- WHAT IS EXPECTED
Because only the text is wanted, repeat the records below exactly and omit the pictures.

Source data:

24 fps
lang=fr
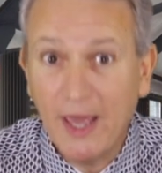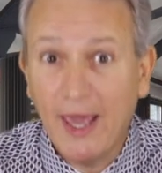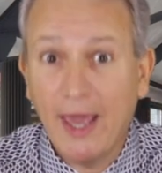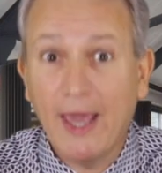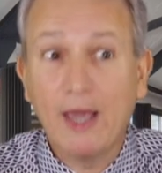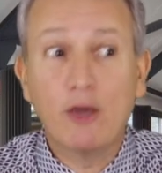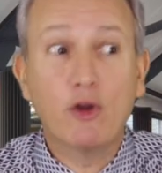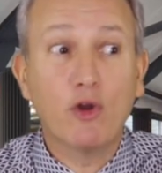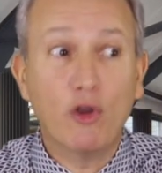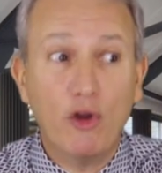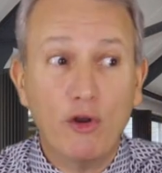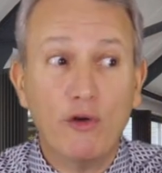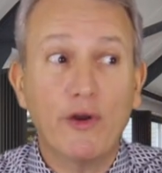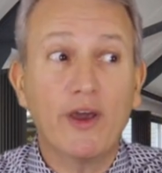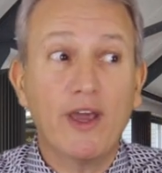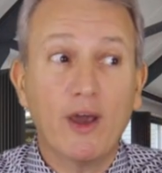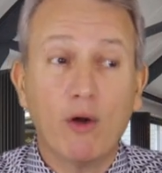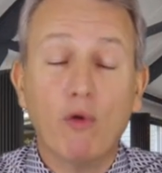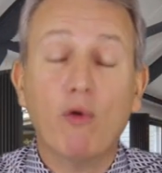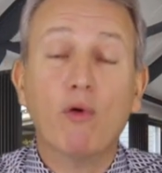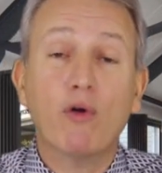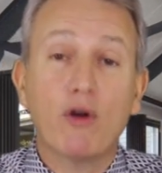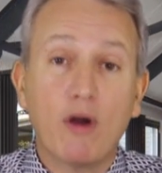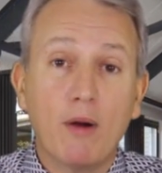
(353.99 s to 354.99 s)
Et que le
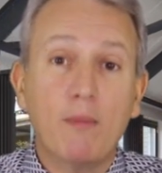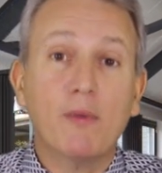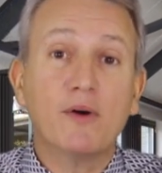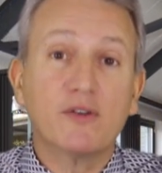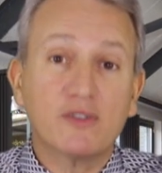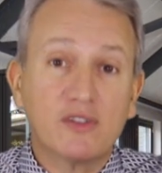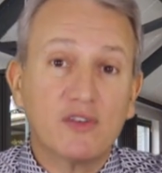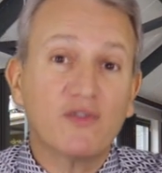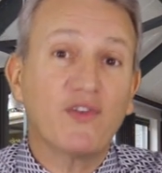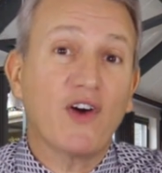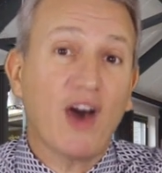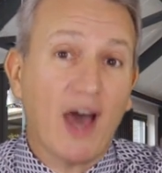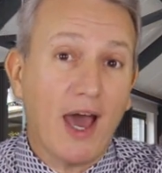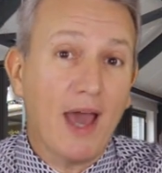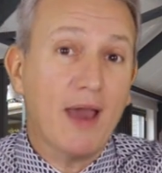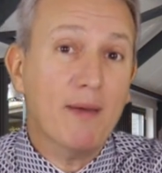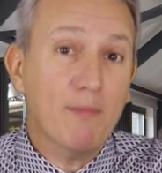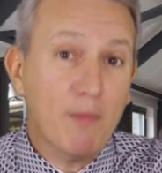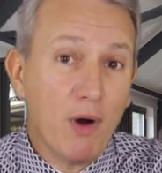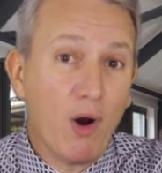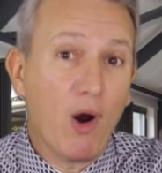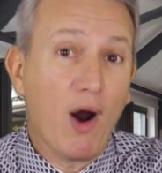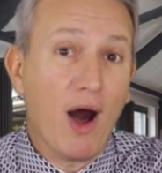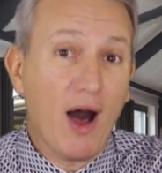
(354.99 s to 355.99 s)
héron commence
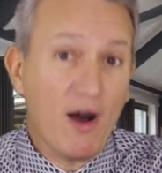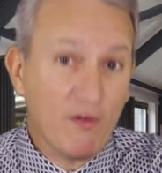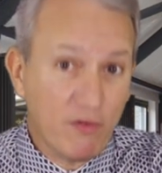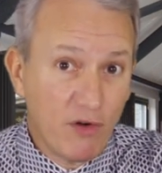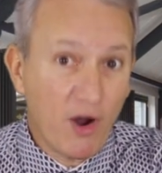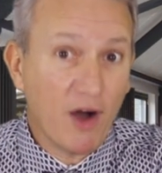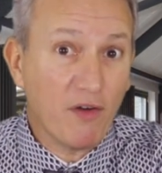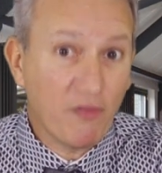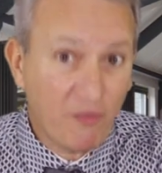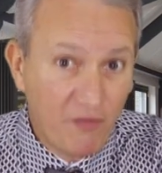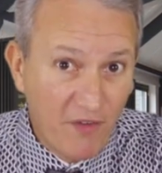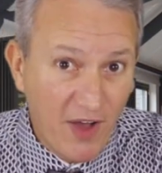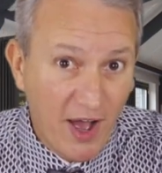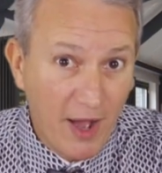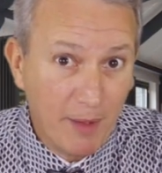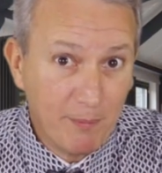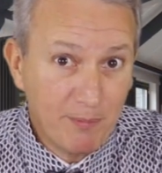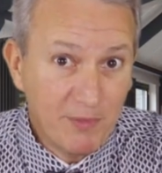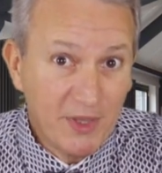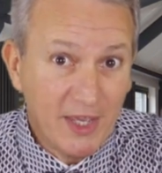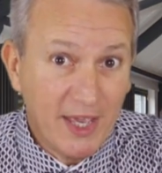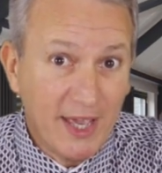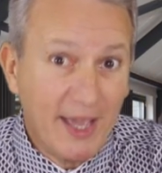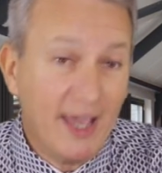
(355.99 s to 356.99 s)
vraiment à avoir faim.
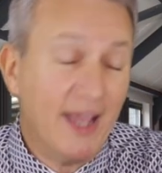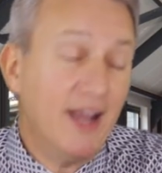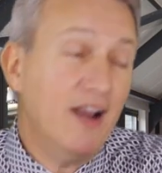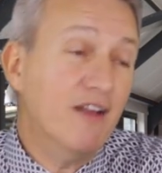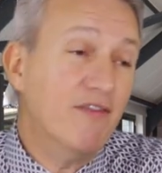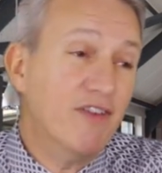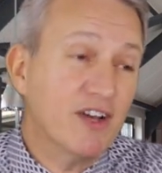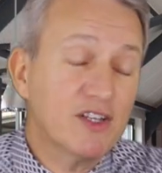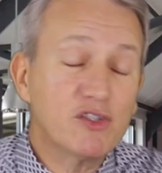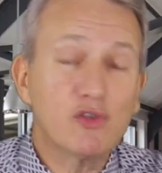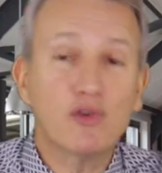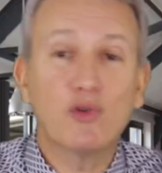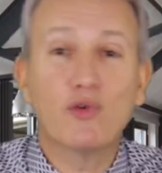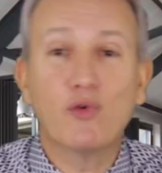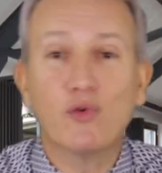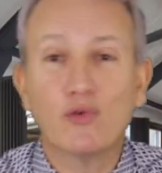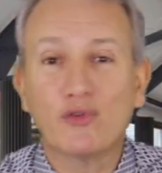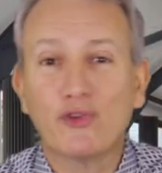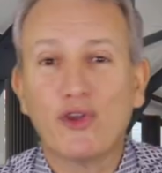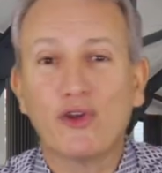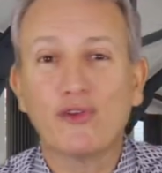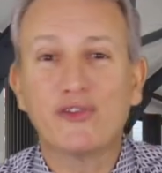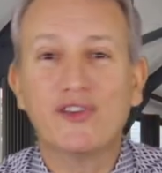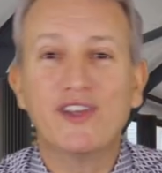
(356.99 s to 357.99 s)
Et il va se
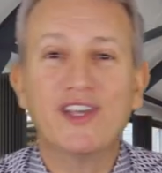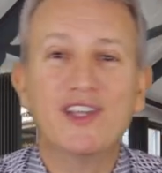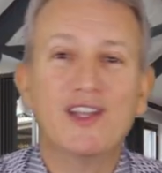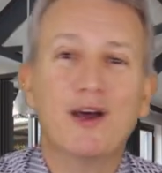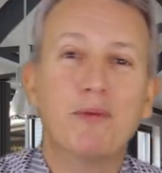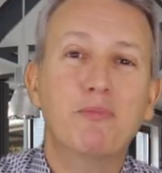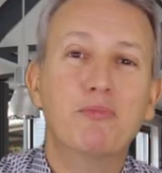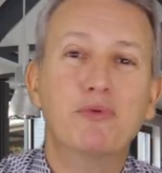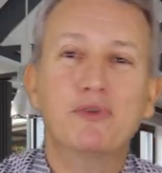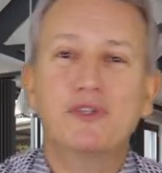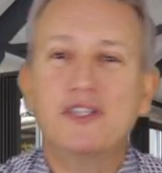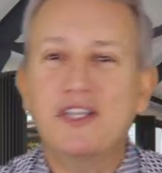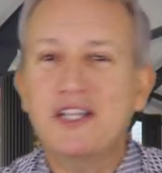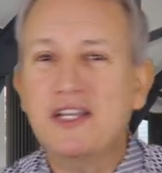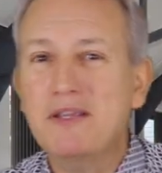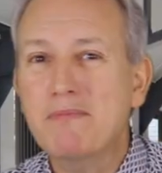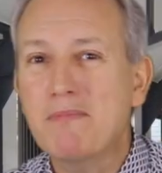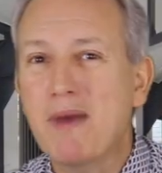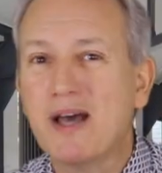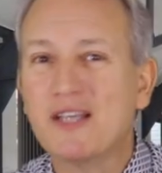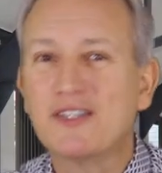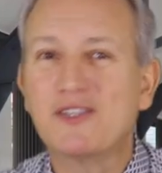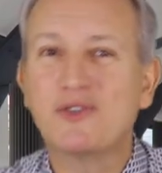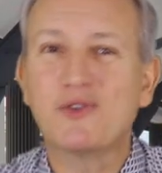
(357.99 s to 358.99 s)
contenter d'un petit
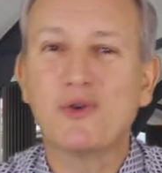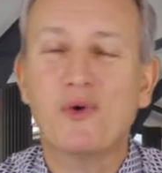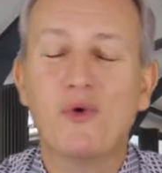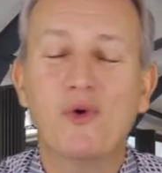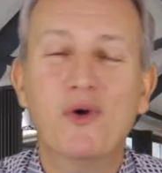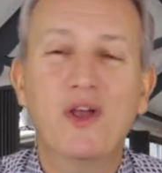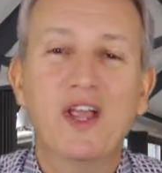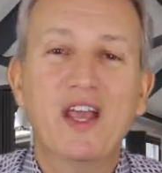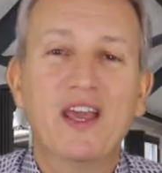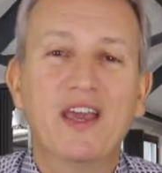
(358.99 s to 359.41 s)
limaçon.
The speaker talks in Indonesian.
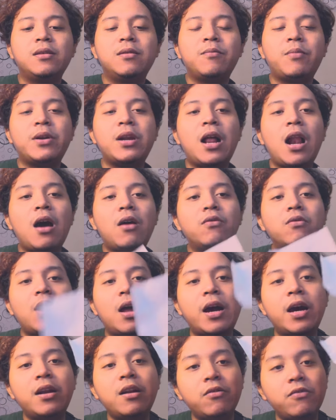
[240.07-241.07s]
padahal aku
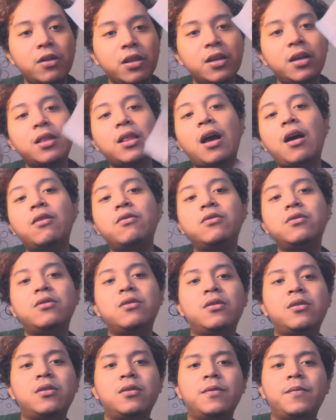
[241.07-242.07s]
langganan udah tiga tahun
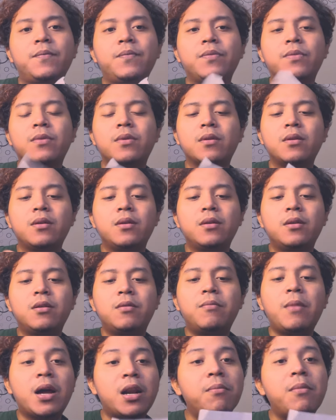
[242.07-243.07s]
loh
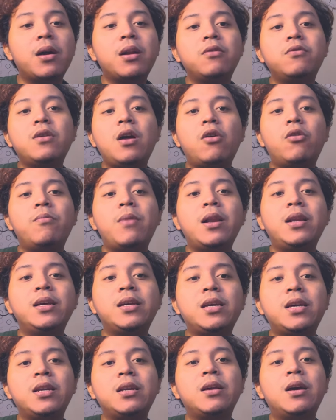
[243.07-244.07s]
barang-barang udah aku
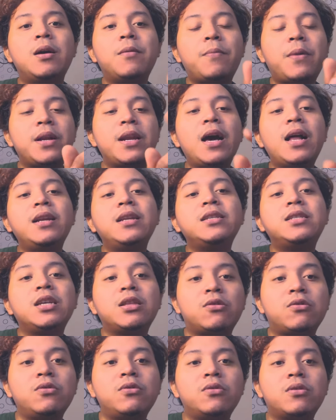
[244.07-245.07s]
balikin padahal di
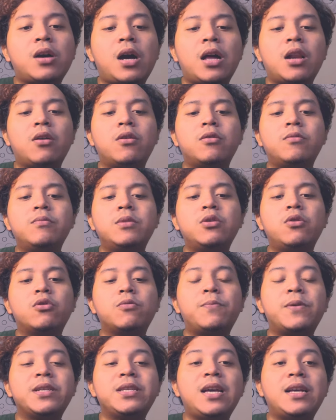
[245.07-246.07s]
situ kalau
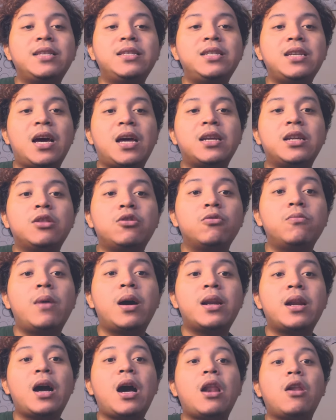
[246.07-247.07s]
menurut perjanjian itu
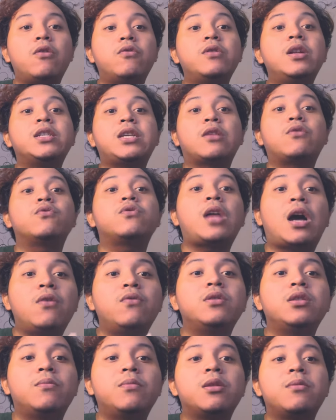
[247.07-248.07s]
barang kalau udah satu
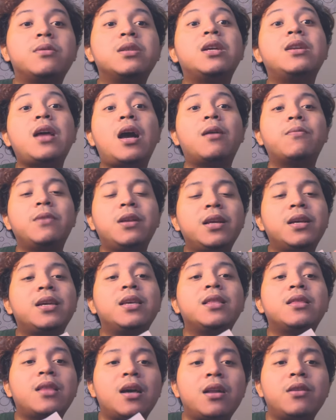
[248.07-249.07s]
tahun teman-teman jadi hak milik
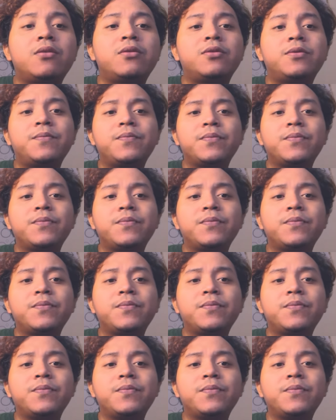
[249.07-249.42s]
kita loh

- TASK RESULT
24 fps
lang=fr
(353.99 s to 354.99 s)
Et que le
(354.99 s to 355.99 s)
héron commence
(355.99 s to 356.99 s)
vraiment à avoir faim.
(356.99 s to 357.99 s)
Et il va se
(357.99 s to 358.99 s)
contenter d'un petit
(358.99 s to 359.41 s)
limaçon.
The speaker talks in Indonesian.
[240.07-241.07s]
padahal aku
[241.07-242.07s]
langganan udah tiga tahun
[242.07-243.07s]
loh
[243.07-244.07s]
barang-barang udah aku
[244.07-245.07s]
balikin padahal di
[245.07-246.07s]
situ kalau
[246.07-247.07s]
menurut perjanjian itu
[247.07-248.07s]
barang kalau udah satu
[248.07-249.07s]
tahun teman-teman jadi hak milik
[249.07-249.42s]
kita loh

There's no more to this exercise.